There wasn’t any chance of a massive class struggle like the USSR happening. There was more of a chance that the richest would have kicked FDR out and put in their own junta. That attempt only failed because Smedley Butler wasn’t having any.
I was lucky enough to meet some old school Communists who’d been in the Spanish Civil War. They would have laughed at the idea that the US was on the verge of a Socialist takeover in the 1930s.
It certainly wasn’t as extreme or successful as the soviet union, but there was a lot of unionization going on during the industrial revolution that was more radical than the tamer bargaining unions we see in the post-war era. And then the depression happened and things got really bad. It’s not hard to see how elites would have looked out at what was happening in the world, looked at the bad economic situation at home, and concluded that something had to be done.
FDR even said that they were trying to reform capitalism to save it.
https://en.wikiquote.org/wiki/Wikiquote:Transwiki/American_history_quotes_New_Deal
1933 “It was this administration which saved the system of private profit and free enterprise after it had been dragged to the brink of ruin.” President Roosevelt, on how his emergency actions in 1933 prevented a revolution and saved capitalism.
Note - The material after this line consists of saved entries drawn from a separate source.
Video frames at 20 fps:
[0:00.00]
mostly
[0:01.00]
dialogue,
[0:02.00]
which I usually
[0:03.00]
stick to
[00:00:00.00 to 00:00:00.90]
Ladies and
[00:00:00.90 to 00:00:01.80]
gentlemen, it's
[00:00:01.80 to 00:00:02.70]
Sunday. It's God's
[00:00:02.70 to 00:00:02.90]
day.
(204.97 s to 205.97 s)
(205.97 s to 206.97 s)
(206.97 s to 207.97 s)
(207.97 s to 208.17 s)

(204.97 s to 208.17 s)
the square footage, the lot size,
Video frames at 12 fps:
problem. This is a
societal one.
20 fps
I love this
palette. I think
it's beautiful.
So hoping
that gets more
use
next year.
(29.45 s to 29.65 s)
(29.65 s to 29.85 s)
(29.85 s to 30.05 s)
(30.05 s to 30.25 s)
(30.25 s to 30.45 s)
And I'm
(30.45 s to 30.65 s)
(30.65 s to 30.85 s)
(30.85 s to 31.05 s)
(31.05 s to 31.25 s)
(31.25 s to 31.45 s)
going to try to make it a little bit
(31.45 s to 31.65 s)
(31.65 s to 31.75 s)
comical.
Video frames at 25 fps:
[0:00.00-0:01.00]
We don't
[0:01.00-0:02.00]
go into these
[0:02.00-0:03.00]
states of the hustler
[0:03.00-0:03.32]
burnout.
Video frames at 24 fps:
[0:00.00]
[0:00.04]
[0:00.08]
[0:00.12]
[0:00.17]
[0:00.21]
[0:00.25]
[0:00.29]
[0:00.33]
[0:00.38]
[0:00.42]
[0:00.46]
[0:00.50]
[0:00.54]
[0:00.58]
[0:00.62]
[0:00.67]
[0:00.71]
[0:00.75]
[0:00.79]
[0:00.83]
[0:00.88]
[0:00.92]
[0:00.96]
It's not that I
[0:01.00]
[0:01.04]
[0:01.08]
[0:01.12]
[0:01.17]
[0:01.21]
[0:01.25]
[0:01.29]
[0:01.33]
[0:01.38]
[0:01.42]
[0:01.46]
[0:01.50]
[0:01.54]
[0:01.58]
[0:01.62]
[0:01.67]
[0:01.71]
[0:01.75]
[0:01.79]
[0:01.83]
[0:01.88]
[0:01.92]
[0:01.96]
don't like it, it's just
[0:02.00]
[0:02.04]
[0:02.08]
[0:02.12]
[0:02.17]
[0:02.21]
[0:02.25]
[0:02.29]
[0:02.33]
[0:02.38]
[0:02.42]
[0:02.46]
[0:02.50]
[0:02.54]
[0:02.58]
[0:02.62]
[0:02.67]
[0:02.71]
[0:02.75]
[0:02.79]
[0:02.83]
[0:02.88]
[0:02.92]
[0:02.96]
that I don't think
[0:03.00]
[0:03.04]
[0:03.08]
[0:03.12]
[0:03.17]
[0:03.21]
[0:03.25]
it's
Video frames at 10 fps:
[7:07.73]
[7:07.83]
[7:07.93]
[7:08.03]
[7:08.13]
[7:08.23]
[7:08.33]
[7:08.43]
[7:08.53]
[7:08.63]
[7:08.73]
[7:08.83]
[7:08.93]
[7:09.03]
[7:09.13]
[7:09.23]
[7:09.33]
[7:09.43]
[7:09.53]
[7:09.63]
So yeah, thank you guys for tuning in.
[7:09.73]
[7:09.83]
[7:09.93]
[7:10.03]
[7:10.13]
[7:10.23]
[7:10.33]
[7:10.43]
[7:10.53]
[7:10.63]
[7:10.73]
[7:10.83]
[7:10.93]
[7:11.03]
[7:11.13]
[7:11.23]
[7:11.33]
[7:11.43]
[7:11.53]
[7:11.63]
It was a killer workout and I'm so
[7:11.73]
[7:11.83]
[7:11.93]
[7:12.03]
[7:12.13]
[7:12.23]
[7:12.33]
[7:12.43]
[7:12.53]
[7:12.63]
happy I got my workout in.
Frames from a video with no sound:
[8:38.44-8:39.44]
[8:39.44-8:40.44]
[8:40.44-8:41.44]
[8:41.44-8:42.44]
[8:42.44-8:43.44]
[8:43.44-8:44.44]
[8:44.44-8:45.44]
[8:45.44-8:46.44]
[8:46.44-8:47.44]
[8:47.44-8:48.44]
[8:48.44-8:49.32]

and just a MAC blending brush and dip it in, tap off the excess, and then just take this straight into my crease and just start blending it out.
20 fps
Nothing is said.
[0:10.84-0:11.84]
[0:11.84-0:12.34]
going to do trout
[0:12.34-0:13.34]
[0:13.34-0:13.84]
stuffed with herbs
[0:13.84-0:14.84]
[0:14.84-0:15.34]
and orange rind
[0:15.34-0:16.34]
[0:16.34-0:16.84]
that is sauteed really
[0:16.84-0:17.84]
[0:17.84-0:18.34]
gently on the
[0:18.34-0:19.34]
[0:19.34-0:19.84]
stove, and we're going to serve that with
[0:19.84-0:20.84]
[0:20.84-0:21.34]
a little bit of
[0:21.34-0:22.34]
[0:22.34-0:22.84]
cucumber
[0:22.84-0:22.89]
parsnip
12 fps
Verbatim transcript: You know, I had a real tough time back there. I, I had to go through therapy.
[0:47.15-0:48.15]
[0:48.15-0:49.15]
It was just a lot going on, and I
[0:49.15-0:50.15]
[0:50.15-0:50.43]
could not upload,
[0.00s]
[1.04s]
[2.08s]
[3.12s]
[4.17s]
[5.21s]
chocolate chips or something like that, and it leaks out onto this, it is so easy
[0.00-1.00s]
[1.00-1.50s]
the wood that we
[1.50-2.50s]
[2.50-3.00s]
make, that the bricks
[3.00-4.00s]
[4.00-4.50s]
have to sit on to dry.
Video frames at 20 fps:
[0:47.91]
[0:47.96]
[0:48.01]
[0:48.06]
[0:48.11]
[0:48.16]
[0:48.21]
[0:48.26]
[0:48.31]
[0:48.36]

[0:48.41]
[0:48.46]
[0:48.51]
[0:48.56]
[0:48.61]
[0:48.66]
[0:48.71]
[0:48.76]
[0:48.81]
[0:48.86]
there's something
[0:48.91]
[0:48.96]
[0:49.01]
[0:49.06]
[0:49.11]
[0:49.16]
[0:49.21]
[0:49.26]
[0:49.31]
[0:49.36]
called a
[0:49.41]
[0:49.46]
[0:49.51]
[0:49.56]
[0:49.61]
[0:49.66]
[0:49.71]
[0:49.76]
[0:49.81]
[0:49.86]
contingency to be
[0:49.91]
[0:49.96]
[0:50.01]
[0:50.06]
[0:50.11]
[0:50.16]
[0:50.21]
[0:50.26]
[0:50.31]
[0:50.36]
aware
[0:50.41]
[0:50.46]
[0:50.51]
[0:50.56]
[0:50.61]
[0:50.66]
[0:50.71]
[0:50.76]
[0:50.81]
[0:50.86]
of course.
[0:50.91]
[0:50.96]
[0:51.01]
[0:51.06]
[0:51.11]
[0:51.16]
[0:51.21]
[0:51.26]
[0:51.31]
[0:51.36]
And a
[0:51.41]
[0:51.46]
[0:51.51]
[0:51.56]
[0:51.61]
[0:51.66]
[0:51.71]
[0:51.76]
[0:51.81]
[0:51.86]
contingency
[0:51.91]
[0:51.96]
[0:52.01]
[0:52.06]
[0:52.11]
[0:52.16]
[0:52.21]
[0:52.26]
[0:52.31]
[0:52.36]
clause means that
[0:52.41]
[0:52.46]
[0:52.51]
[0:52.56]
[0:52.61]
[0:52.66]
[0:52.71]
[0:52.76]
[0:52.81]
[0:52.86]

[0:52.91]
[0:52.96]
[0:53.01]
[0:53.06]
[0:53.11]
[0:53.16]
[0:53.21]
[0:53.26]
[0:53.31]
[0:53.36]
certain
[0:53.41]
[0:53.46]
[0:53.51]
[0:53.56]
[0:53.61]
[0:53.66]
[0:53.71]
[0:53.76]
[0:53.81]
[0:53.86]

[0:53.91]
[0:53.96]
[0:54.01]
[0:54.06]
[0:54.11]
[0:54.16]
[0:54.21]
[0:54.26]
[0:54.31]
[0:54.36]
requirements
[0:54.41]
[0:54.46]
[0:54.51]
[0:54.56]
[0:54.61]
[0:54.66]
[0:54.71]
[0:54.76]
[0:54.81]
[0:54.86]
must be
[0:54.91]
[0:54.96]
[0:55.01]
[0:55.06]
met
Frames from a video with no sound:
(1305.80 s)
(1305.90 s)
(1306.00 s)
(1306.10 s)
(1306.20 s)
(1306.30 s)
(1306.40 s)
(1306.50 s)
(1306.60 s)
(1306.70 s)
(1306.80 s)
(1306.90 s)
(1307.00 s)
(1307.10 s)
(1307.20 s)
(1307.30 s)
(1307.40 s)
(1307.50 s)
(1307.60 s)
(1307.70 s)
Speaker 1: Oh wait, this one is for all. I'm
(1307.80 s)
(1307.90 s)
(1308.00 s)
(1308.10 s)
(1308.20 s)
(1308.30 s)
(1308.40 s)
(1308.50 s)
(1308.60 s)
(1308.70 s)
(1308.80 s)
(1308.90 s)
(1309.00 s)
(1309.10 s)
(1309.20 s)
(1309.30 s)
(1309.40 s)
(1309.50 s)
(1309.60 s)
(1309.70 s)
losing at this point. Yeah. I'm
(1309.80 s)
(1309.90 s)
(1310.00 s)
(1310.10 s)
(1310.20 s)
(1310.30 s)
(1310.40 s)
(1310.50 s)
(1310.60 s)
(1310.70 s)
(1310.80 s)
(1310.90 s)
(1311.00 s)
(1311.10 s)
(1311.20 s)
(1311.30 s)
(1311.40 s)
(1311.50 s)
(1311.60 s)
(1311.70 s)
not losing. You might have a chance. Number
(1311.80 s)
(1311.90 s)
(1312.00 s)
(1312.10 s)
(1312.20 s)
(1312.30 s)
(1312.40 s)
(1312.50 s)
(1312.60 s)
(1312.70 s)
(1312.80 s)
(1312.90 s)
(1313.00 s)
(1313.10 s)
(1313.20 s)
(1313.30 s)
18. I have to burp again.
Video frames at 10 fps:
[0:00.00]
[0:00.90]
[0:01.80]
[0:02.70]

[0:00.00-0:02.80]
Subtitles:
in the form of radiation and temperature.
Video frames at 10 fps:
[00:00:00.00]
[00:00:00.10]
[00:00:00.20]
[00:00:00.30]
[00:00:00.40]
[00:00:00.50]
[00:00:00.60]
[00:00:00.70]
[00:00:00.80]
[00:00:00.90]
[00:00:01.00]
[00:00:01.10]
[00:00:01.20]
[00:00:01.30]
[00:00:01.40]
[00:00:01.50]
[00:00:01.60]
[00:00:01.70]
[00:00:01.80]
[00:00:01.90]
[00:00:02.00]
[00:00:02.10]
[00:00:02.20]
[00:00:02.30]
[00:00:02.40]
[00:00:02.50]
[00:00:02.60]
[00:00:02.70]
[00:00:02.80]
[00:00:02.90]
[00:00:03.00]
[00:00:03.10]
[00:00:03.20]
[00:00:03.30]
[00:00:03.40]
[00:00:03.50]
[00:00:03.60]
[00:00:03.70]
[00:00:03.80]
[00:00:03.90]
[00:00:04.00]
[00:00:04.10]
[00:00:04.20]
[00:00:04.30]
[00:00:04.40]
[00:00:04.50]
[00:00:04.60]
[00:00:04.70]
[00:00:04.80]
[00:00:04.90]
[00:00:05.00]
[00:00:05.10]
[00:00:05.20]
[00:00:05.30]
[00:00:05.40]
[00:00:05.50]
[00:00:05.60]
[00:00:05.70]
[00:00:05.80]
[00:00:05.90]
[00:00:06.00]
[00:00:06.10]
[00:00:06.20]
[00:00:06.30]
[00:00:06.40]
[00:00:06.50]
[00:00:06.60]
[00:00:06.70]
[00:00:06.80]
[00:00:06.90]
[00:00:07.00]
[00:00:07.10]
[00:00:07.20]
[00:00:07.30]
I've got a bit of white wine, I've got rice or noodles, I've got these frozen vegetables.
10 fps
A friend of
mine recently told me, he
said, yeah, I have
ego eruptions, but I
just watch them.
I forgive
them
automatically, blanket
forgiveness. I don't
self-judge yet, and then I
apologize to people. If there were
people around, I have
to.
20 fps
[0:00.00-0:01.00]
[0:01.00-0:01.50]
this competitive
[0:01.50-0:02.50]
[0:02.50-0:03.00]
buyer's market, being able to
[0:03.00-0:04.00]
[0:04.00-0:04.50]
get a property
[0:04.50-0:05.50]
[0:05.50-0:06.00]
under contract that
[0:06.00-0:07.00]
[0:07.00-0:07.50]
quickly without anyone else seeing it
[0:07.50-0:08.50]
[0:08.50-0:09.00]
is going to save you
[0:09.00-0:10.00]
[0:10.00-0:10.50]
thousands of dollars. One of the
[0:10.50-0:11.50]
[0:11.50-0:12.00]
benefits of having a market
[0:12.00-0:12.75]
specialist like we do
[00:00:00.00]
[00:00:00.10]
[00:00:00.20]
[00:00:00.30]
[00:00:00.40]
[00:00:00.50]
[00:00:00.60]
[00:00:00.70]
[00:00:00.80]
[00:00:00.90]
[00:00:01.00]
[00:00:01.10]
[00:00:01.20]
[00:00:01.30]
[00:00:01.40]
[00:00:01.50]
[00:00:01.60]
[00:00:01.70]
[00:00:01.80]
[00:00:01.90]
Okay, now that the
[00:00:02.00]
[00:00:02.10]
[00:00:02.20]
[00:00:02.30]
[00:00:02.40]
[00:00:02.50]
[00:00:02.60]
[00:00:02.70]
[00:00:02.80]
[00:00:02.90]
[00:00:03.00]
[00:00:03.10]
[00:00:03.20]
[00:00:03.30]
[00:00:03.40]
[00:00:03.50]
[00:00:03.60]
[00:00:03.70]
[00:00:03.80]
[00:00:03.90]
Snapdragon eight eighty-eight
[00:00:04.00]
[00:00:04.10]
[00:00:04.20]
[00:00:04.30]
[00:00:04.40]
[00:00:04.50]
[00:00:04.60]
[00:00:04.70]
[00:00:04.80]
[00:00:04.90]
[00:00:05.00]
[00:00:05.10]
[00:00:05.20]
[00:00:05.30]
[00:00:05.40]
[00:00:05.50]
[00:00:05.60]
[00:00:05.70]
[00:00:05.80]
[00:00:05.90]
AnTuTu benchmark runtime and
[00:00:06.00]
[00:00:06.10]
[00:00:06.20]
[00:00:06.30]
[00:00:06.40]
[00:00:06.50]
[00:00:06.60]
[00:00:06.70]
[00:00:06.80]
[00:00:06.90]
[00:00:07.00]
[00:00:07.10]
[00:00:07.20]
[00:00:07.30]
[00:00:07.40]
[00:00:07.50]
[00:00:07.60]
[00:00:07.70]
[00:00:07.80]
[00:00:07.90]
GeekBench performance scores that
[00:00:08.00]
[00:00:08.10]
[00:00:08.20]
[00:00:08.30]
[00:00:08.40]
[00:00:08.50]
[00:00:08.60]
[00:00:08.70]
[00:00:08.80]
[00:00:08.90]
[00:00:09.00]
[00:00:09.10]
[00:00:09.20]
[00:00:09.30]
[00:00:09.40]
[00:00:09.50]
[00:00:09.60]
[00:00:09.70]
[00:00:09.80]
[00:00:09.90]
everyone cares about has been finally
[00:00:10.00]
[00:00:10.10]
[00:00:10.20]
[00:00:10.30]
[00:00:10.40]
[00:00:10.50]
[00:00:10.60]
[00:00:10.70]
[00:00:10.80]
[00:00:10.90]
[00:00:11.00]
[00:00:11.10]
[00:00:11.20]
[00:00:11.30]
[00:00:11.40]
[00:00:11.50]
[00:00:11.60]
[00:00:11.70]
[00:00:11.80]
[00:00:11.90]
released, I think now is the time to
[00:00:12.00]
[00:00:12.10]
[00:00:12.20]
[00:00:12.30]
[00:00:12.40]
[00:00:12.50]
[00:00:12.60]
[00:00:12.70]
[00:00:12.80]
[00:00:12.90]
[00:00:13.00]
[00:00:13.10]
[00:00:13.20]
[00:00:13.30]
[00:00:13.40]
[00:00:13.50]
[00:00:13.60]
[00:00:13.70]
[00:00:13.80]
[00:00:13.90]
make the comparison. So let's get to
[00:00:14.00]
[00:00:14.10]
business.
It certainly wasn’t as extreme or successful as the soviet union,
So we agree that there was no way there was going to be a Socialist uprising in America in the 1930s, which is what you were trying to imply.
Also, the idea that FDR’s plans weren’t radical is ludacris. The only evidence you can come up with is a cloying speech he gave to settle the nerves of people who feared an actual revolution.
My point is that something like the New Deal doesn’t just happen because everyone decided to get out of bed and vote one day. There’s a context to understand and that context is that outside pressure and extraordinary events were necessary for it to happen.
Things didn’t get better because just that many more people decided to vote and things didn’t get worse because people stopped voting. The numbers just don’t bear that out. We’ve been stuck in the band of our modern voter turnout rate since before the New Deal. So if the claim is that Democracy works when everyone votes and the example is the New Deal, then it doesn’t support that claim. So if differences in voter turnout can’t explain that outcome, you have to look at other factors.
As for how radical it was. Sure, capitalists didn’t like it. But fundamentally it left power in the hands of those capitalists. The quote is just providing insight on how the people involved thought/talked about it. The evidence is all the history that followed that. They kept their money, their influence over the political system, and given time, they used that to dismantle even something as reformist as the New Deal.